» **What you should do**
After locating the line that holds "[00:00:00.65]", output it and all following lines word for word, stopping only at the end of the data.

» **Task inputs**
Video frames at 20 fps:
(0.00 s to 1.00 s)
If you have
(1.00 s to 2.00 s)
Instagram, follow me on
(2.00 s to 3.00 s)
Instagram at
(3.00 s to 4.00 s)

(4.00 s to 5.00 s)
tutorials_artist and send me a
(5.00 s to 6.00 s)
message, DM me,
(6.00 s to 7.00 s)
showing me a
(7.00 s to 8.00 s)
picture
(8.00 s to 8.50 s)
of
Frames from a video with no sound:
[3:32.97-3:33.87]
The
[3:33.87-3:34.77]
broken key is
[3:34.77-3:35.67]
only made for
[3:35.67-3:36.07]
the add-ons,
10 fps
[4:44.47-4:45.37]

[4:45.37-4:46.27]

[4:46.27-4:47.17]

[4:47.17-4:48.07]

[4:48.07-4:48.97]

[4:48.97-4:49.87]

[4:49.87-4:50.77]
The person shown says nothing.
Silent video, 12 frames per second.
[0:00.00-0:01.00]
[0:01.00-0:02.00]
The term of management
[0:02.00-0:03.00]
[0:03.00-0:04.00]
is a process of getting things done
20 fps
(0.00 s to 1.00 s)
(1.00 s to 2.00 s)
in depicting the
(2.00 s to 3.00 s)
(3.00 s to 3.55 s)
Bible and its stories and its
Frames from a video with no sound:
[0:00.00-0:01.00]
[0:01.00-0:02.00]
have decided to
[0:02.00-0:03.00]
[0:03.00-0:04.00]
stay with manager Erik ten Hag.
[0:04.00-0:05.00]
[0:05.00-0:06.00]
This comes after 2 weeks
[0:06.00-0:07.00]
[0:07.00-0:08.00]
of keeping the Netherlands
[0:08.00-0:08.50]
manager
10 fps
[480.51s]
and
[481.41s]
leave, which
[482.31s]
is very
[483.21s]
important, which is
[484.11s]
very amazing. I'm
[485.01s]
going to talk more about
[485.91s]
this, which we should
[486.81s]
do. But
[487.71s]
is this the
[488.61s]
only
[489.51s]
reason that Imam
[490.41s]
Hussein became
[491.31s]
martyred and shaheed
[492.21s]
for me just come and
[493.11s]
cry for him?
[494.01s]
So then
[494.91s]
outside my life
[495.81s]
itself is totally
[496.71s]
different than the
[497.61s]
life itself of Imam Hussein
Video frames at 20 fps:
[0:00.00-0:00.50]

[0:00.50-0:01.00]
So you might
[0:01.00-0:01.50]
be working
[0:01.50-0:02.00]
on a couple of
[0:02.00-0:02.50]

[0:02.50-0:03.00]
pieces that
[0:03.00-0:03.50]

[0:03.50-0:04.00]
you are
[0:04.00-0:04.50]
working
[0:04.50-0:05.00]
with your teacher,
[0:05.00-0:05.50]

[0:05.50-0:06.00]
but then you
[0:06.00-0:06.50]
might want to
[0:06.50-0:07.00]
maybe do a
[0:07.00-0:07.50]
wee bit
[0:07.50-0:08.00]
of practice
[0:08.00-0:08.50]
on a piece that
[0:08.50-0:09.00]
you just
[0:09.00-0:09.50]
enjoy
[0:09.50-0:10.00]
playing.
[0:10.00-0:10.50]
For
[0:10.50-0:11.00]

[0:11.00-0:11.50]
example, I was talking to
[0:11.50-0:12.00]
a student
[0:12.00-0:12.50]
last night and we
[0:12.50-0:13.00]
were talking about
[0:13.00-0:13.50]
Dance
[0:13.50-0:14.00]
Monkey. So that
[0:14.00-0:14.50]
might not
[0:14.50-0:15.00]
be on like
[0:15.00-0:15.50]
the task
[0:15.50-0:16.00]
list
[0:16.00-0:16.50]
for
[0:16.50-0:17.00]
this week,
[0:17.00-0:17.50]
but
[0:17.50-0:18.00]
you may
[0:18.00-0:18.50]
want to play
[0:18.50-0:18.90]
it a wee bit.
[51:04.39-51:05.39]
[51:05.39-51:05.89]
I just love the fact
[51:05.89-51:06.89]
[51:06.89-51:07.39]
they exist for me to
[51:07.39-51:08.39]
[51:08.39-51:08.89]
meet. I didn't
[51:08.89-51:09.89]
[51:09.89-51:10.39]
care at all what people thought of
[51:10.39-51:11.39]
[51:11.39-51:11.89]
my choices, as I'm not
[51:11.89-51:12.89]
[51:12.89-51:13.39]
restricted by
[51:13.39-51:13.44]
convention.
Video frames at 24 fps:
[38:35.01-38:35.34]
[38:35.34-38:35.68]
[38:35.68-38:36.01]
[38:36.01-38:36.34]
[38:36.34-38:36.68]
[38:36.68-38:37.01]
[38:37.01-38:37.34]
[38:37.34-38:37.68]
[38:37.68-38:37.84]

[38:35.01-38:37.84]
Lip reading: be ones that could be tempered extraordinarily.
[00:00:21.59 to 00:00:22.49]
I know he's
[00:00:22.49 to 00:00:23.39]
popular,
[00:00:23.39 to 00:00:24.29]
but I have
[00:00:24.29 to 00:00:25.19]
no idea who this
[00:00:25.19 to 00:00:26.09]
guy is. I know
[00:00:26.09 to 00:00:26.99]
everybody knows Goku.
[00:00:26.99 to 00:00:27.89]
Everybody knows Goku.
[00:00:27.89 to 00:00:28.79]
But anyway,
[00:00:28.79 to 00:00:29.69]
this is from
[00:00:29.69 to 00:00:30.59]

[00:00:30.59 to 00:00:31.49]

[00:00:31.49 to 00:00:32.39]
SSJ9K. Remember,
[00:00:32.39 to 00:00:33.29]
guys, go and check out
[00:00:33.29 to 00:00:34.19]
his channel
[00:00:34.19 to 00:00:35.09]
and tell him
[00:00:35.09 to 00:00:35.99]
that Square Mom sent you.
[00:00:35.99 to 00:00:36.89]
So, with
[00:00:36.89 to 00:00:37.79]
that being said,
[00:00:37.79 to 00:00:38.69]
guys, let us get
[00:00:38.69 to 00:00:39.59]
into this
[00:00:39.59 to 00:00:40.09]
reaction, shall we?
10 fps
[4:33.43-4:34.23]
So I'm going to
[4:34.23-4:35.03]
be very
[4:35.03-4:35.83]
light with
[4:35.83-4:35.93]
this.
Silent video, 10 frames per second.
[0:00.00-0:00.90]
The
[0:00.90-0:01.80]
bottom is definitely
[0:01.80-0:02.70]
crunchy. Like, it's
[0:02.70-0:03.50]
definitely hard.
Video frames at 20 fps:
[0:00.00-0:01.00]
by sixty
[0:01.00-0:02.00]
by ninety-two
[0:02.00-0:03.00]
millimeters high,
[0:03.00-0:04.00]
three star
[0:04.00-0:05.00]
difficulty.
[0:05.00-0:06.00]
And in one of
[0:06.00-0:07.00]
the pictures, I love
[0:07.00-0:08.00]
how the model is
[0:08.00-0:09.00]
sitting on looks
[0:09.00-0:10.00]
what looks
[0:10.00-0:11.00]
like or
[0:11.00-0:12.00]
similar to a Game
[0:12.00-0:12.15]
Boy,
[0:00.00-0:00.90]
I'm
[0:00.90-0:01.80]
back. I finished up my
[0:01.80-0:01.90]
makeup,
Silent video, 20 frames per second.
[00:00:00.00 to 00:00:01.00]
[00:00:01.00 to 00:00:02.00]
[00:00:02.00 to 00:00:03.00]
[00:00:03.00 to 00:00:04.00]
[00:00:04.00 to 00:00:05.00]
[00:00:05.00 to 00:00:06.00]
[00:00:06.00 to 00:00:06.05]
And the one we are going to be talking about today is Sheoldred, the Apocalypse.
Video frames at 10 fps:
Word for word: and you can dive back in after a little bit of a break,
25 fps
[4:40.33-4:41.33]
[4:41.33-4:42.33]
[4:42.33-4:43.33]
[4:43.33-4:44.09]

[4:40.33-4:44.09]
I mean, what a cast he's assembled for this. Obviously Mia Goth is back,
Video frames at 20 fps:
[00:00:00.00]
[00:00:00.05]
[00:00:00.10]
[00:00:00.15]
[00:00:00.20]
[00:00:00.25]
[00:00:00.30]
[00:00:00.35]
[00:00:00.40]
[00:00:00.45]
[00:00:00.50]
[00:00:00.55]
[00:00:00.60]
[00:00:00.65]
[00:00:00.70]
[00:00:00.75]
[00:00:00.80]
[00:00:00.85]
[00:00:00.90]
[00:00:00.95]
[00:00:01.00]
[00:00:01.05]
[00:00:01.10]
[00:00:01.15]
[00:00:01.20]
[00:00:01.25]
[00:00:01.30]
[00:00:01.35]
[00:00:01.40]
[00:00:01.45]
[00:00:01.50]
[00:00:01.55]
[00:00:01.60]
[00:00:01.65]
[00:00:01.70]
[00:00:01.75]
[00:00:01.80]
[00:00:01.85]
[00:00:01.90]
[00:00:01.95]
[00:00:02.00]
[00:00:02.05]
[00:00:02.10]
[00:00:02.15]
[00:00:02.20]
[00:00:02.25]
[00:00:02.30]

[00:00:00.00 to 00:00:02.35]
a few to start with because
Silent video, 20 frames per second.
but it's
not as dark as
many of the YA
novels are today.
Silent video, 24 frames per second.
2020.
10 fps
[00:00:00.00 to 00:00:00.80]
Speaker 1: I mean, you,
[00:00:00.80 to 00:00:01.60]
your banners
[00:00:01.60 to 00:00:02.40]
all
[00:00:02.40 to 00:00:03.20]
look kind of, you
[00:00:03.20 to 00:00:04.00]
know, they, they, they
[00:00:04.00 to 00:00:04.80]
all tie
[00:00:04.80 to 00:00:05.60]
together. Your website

» **Output for this exercise**
[00:00:00.65]
[00:00:00.70]
[00:00:00.75]
[00:00:00.80]
[00:00:00.85]
[00:00:00.90]
[00:00:00.95]
[00:00:01.00]
[00:00:01.05]
[00:00:01.10]
[00:00:01.15]
[00:00:01.20]
[00:00:01.25]
[00:00:01.30]
[00:00:01.35]
[00:00:01.40]
[00:00:01.45]
[00:00:01.50]
[00:00:01.55]
[00:00:01.60]
[00:00:01.65]
[00:00:01.70]
[00:00:01.75]
[00:00:01.80]
[00:00:01.85]
[00:00:01.90]
[00:00:01.95]
[00:00:02.00]
[00:00:02.05]
[00:00:02.10]
[00:00:02.15]
[00:00:02.20]
[00:00:02.25]
[00:00:02.30]

[00:00:00.00 to 00:00:02.35]
a few to start with because
Silent video, 20 frames per second.
but it's
not as dark as
many of the YA
novels are today.
Silent video, 24 frames per second.
2020.
10 fps
[00:00:00.00 to 00:00:00.80]
Speaker 1: I mean, you,
[00:00:00.80 to 00:00:01.60]
your banners
[00:00:01.60 to 00:00:02.40]
all
[00:00:02.40 to 00:00:03.20]
look kind of, you
[00:00:03.20 to 00:00:04.00]
know, they, they, they
[00:00:04.00 to 00:00:04.80]
all tie
[00:00:04.80 to 00:00:05.60]
together. Your website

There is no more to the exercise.